**Exercise directions**
The pictures are to be dropped, and the records below are to be restated word for word.
+++ Records for this task
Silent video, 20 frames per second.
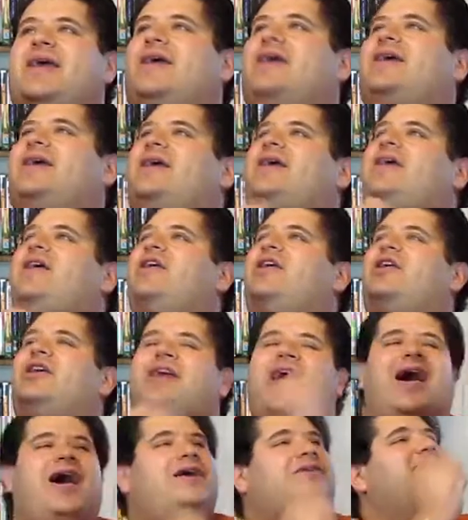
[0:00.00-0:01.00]
Here
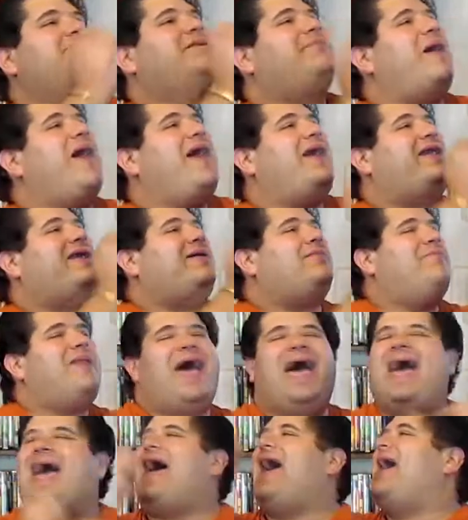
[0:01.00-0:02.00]
comes the man in
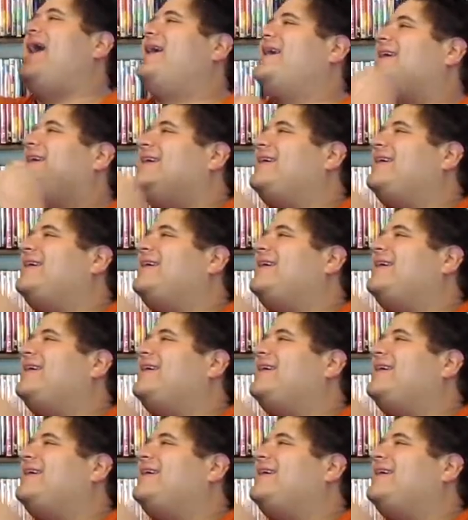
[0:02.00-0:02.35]
black!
++++++
**Exercise output**
Silent video, 20 frames per second.
[0:00.00-0:01.00]
Here
[0:01.00-0:02.00]
comes the man in
[0:02.00-0:02.35]
black!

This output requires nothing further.